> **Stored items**

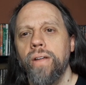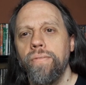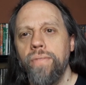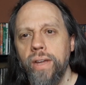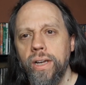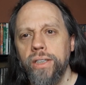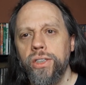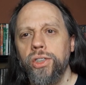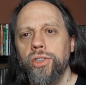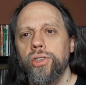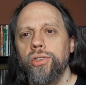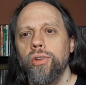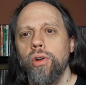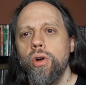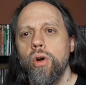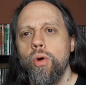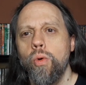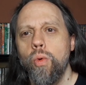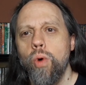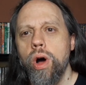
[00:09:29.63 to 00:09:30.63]
this
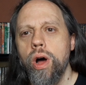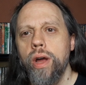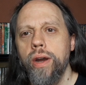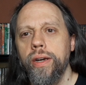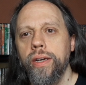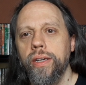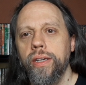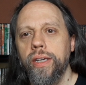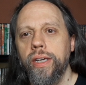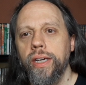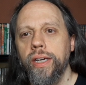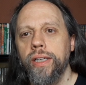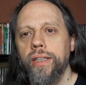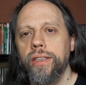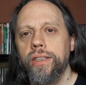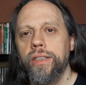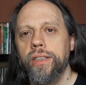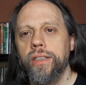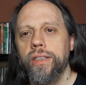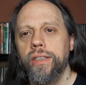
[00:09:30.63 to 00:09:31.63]
one
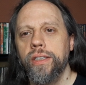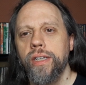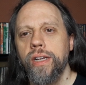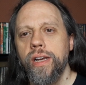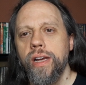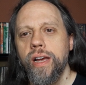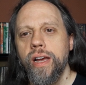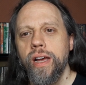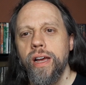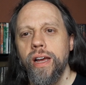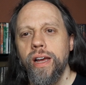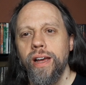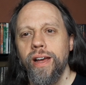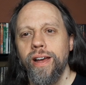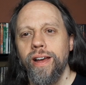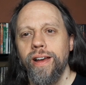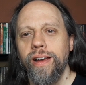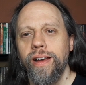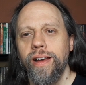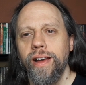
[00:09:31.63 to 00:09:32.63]
gets
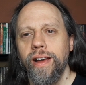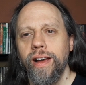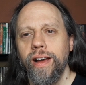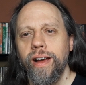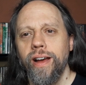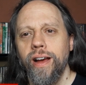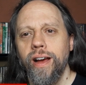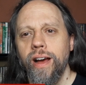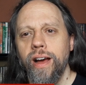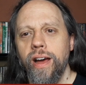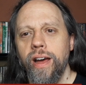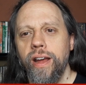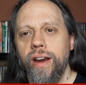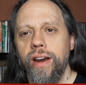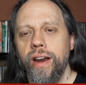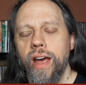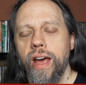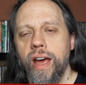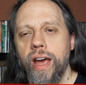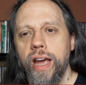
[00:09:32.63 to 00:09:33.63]

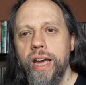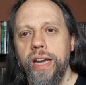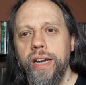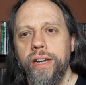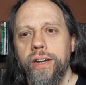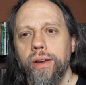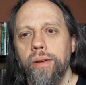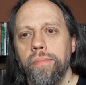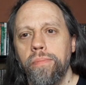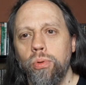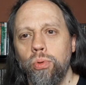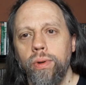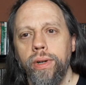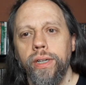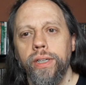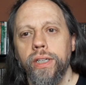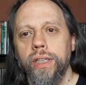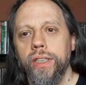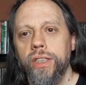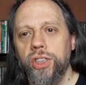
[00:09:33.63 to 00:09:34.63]
an
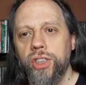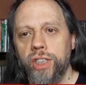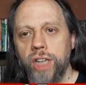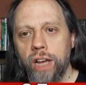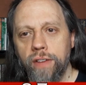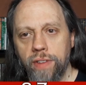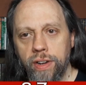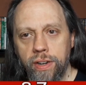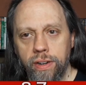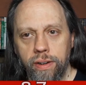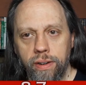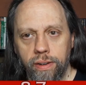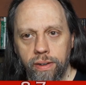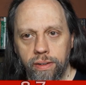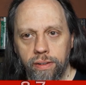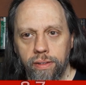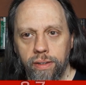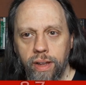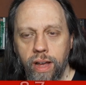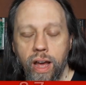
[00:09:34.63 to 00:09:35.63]
8.7
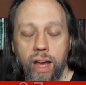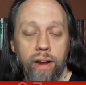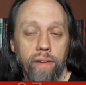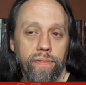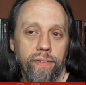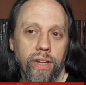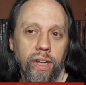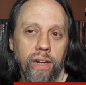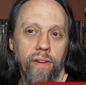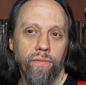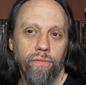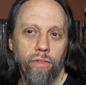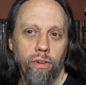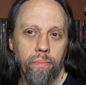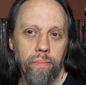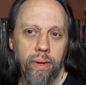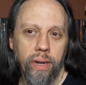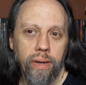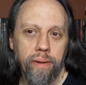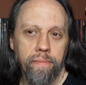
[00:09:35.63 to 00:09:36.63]
out of 10 for
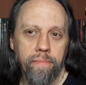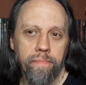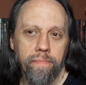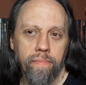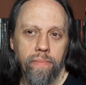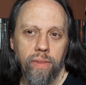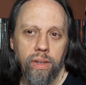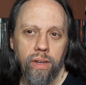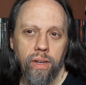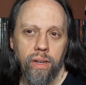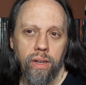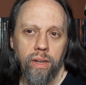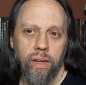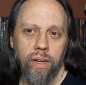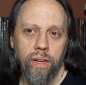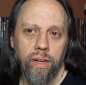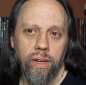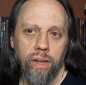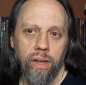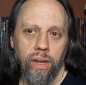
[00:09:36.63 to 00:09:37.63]
me.
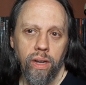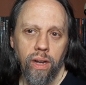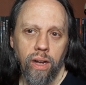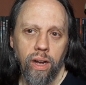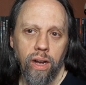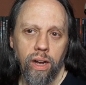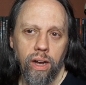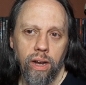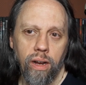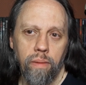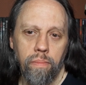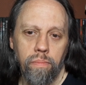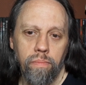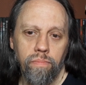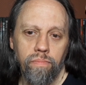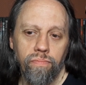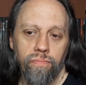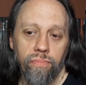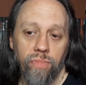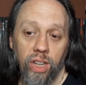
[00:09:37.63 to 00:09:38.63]

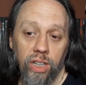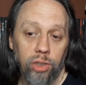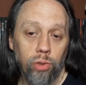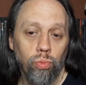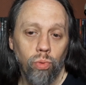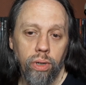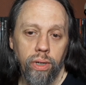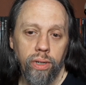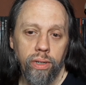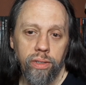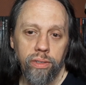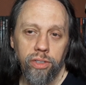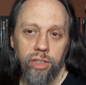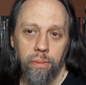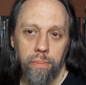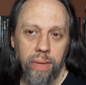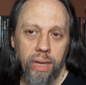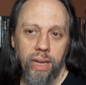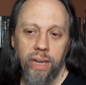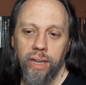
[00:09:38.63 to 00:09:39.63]
Um, this one, to
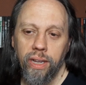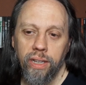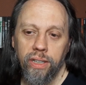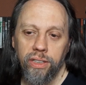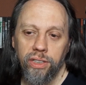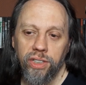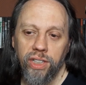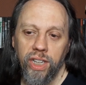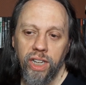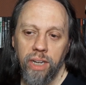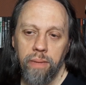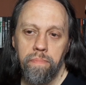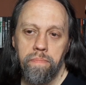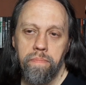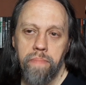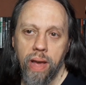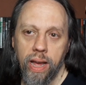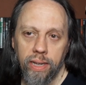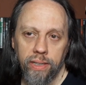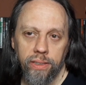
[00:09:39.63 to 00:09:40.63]
me, is the
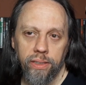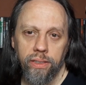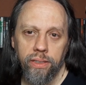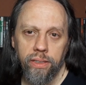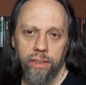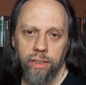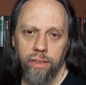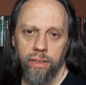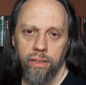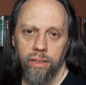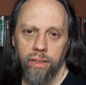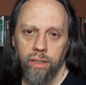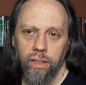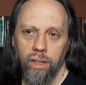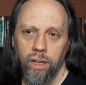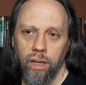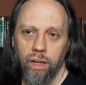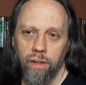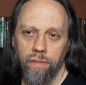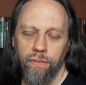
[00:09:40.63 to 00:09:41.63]
best
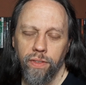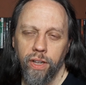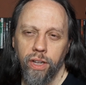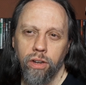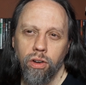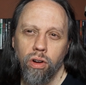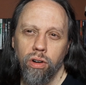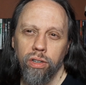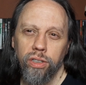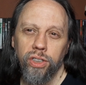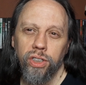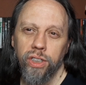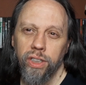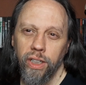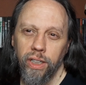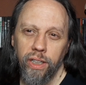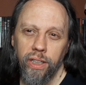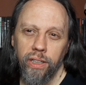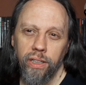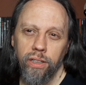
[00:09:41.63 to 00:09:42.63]
of the
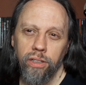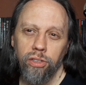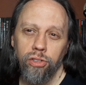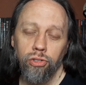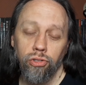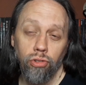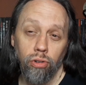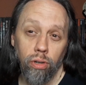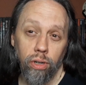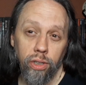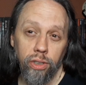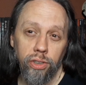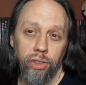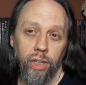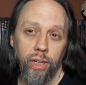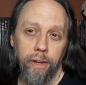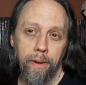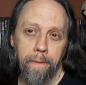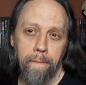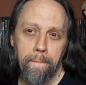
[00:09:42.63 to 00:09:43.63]
Karnstein
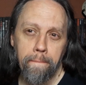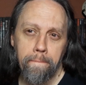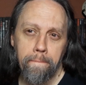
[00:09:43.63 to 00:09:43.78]
trilogy.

> **Problem requirements**
Although the records include pictures, the copy should reproduce every line exactly and none of the pictures.

> **Exercise response**
[00:09:29.63 to 00:09:30.63]
this
[00:09:30.63 to 00:09:31.63]
one
[00:09:31.63 to 00:09:32.63]
gets
[00:09:32.63 to 00:09:33.63]

[00:09:33.63 to 00:09:34.63]
an
[00:09:34.63 to 00:09:35.63]
8.7
[00:09:35.63 to 00:09:36.63]
out of 10 for
[00:09:36.63 to 00:09:37.63]
me.
[00:09:37.63 to 00:09:38.63]

[00:09:38.63 to 00:09:39.63]
Um, this one, to
[00:09:39.63 to 00:09:40.63]
me, is the
[00:09:40.63 to 00:09:41.63]
best
[00:09:41.63 to 00:09:42.63]
of the
[00:09:42.63 to 00:09:43.63]
Karnstein
[00:09:43.63 to 00:09:43.78]
trilogy.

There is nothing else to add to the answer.